O&P professionals’ strength lies in their ability to effectively communicate information. This is important in educating clients and patients as well as influencing policy makers. Whether you write, call or visit your legislator, some basic guidelines are applicable to all methods of contact. They are:
- Know Your Legislator. Learn as much a possible about the legislator and where they stand on issues. How have they voted in the past? What is their political philosophy? Legislators who support your position can help you develop your strategy; those who “don’t know” need lots of your attention; and those who are opposed can sometimes be persuaded to change their minds. Never assume what your legislator will think — find out.
- Identify Yourself. Identify yourself as a constituent by providing your address and congressional district. Secondly, identify yourself as an O&P professional. In addition, identify yourself as a member of AOPA, the Academy or other appropriate national, state or local organization.
- Be Prepared. Know your issue and the impact of the legislation you support and the impact it will have on your patients, profession, community and Medicare. Keep abreast of issues through AOPA and other resources. Read AOPA In Advance SmartBrief, published twice weekly.
- Be Specific. Be specific and state the action you want the legislator to take: vote in a certain manner, introduce legislation, co-sponsor a bill or make a floor statement. If the member expresses support for your position, hold him or her to that commitment. Whenever possible, refer to a specific piece of legislation or public law by its number.
- Be Concise. Be concise in your written or verbal communications. Legislators and their staff have limited time to devote to any one issue. A one- or two-page fact sheet can summarize your points and is more likely to be read and filed for future reference than a 10-page document. In face-to-face meetings, highlight key issues and leave behind a fact sheet as a reminder of essential points you want the legislator to have at hand. AOPA has fact sheets for you to use and be sure to call the government relations staff if you have any questions.
- Be Constructive. Be pleasant, polite and use a “soft-sell” approach even if a legislator does not agree to support you in a specific instance.

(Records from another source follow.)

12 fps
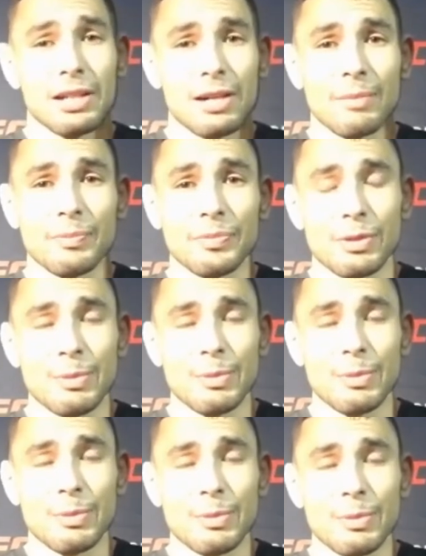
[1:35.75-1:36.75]
Uh, to
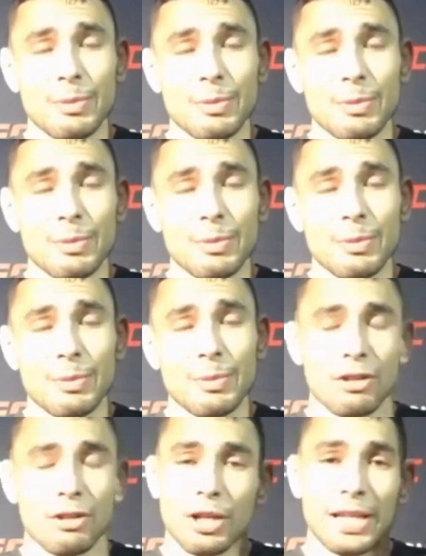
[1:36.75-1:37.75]
me, it doesn't matter if I get,
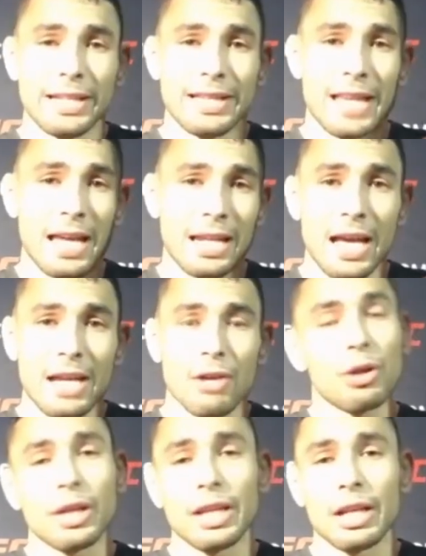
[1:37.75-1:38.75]
you know, get it that night
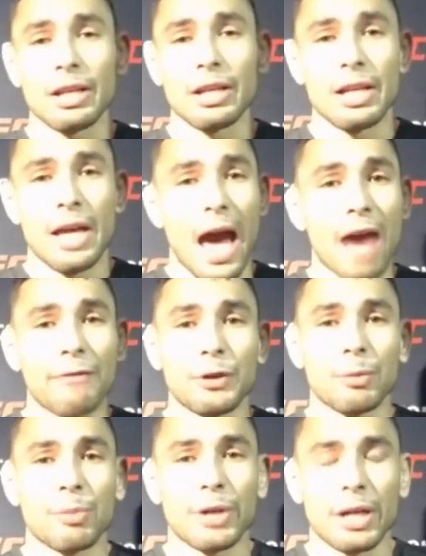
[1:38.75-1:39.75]
or get it
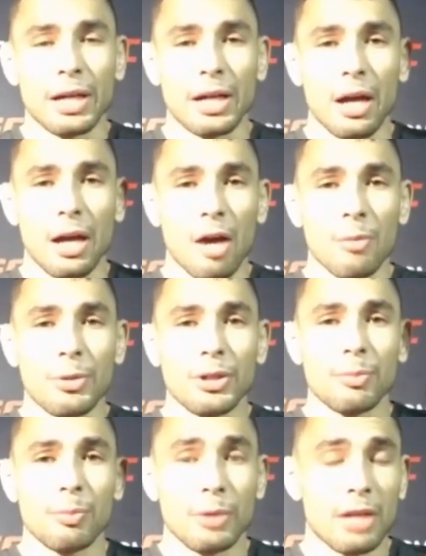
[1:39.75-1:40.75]
after, but uh, I'll
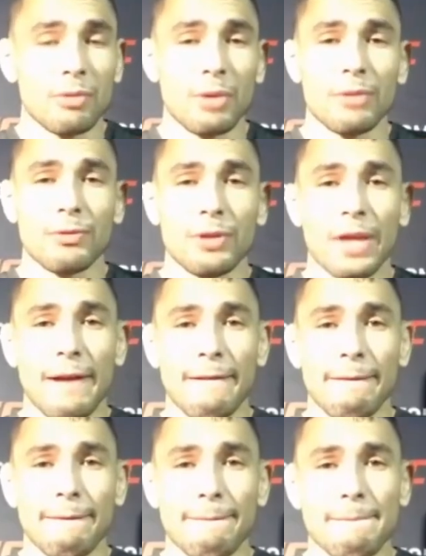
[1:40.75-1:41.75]
be getting ready for that.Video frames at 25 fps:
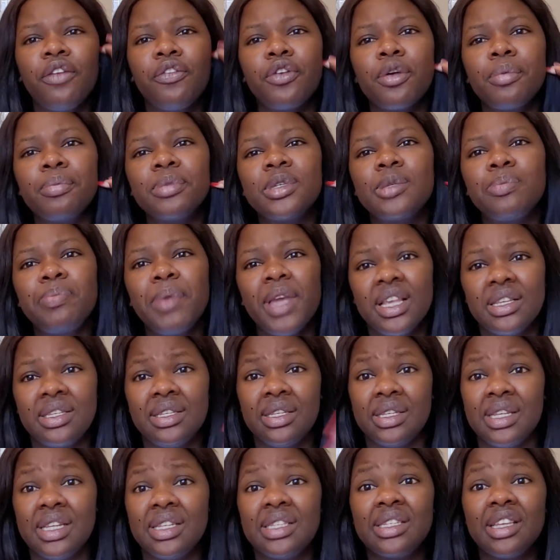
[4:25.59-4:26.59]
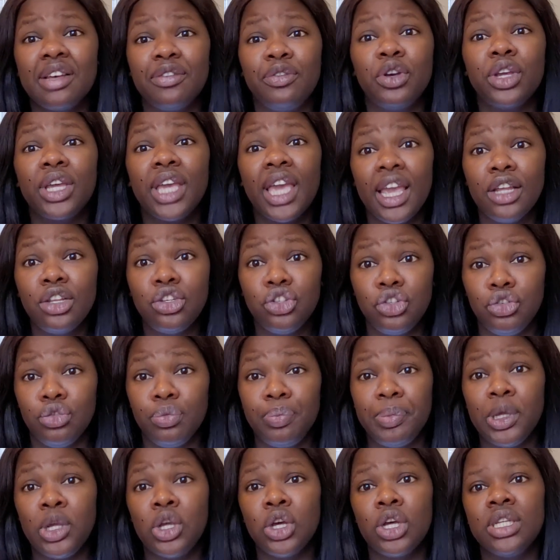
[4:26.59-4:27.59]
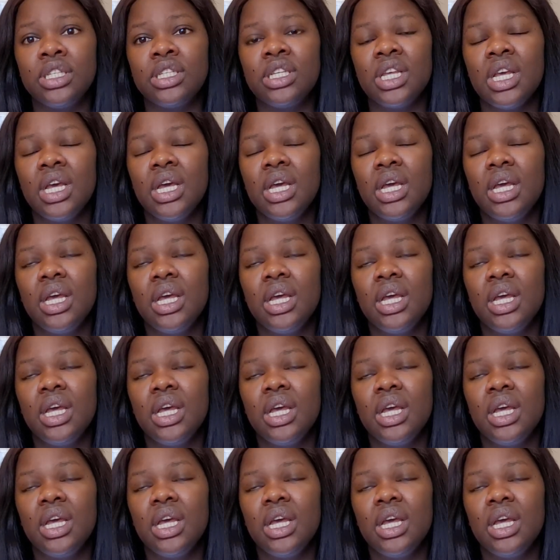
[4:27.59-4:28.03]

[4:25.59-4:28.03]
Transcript: from spaces that suffocate you because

If there are problems with a particular program or bill, admit it and identify alternative solutions. Do not threaten or make negative comments. You are looking to continue the relationship and will probably need the legislator’s support on other issues in the future. In the meantime, feel confident that you have shared your information in positive manner.
- Follow-up. Follow legislation throughout the legislative process and be prepared to contact your legislator several times on one issue. You can contact the legislator prior to a committee vote, before a floor vote or when there’s a lot of press activity on the issue. Keep the pressure on him or her by your continued contact on the issue.
- Continued Rapport. It is important to continue developing rapport with your legislator and his or her staff. In addition to contacting them about specific legislation or issues, it is appropriate to congratulate them on honors received or elections won and thank them for a positive vote on your issue or on actions taken that are important to the community. Legislators appreciate, but seldom receive, thank you letters for actions taken. Be among those who show appreciation for their support.
Be sure to share positive information about your profession. Sharing a news article or research study on O&P with your legislator is an ideal way to promote your profession and highlight the impact it has made on the legislator’s constituents. This is an easy way to further develop rapport with the legislator. You are also giving them information they can use to justify their support of AOPA positions.
Persistence and patience are two words to keep in mind when dealing with legislation. Keep in mind that it can take a very long time for Congress or a state legislature to pass a bill. It may take several years to get a single piece of legislation passed. Persistence and patience are two key factors in lobbying.